What the exercise asks: Return the data below exactly, please, but drop the pictures.

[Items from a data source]
◆ ◆ ◆ ◆ ◆
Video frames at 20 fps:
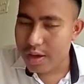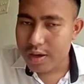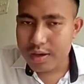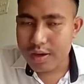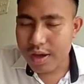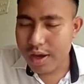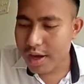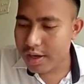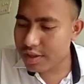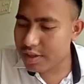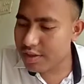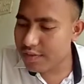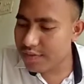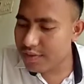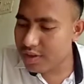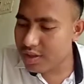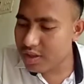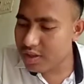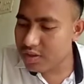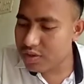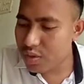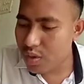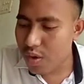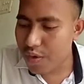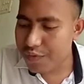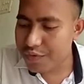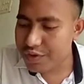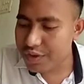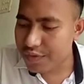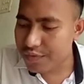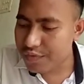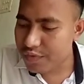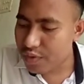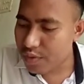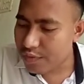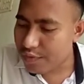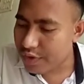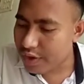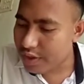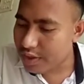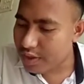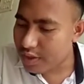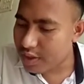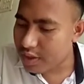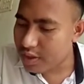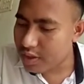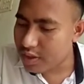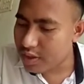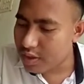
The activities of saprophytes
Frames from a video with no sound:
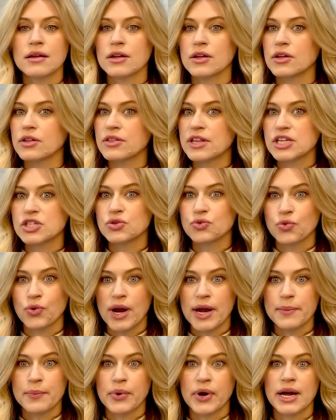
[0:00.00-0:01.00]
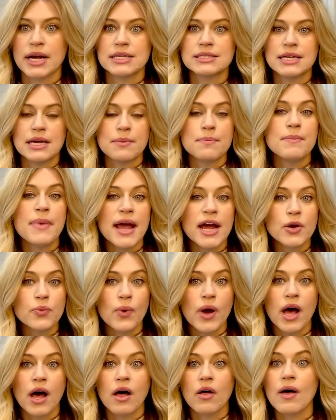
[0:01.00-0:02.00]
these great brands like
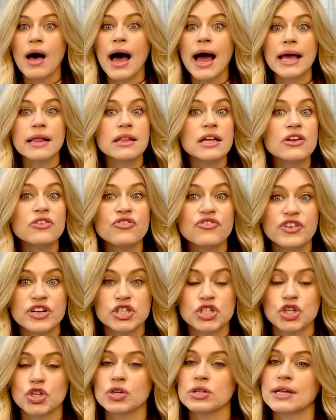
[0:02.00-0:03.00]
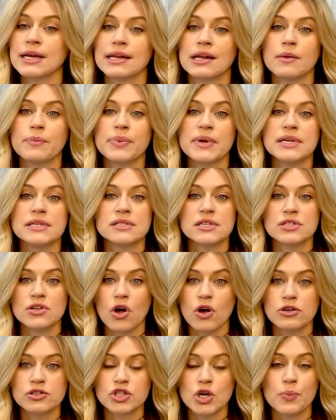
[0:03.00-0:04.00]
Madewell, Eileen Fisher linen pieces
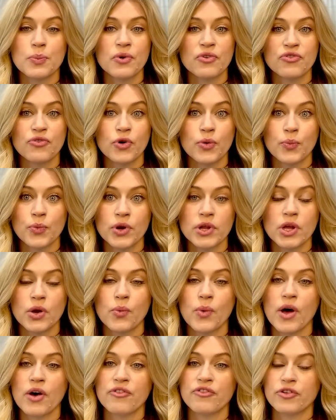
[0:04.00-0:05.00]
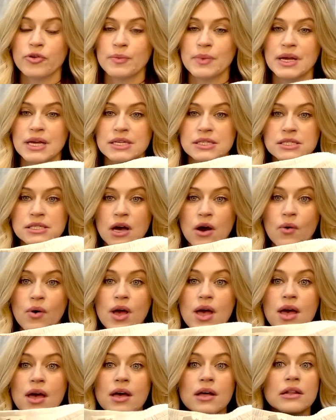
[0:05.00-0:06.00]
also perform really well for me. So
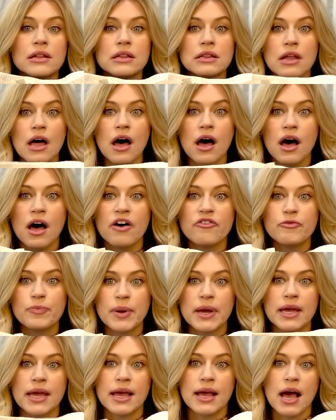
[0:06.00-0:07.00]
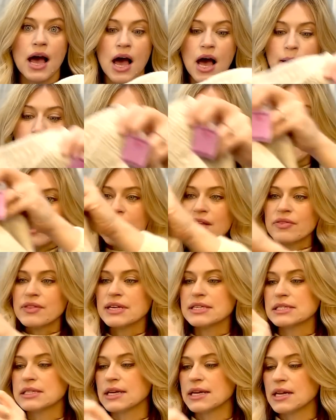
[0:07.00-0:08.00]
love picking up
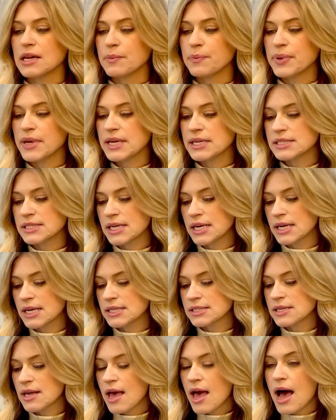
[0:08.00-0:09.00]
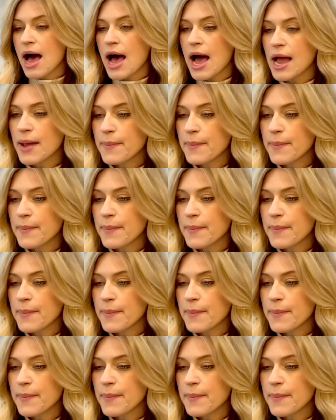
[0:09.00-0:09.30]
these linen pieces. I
◆ ◆ ◆ ◆ ◆
Answer space:
Video frames at 20 fps:
The activities of saprophytes
Frames from a video with no sound:
[0:00.00-0:01.00]
[0:01.00-0:02.00]
these great brands like
[0:02.00-0:03.00]
[0:03.00-0:04.00]
Madewell, Eileen Fisher linen pieces
[0:04.00-0:05.00]
[0:05.00-0:06.00]
also perform really well for me. So
[0:06.00-0:07.00]
[0:07.00-0:08.00]
love picking up
[0:08.00-0:09.00]
[0:09.00-0:09.30]
these linen pieces. I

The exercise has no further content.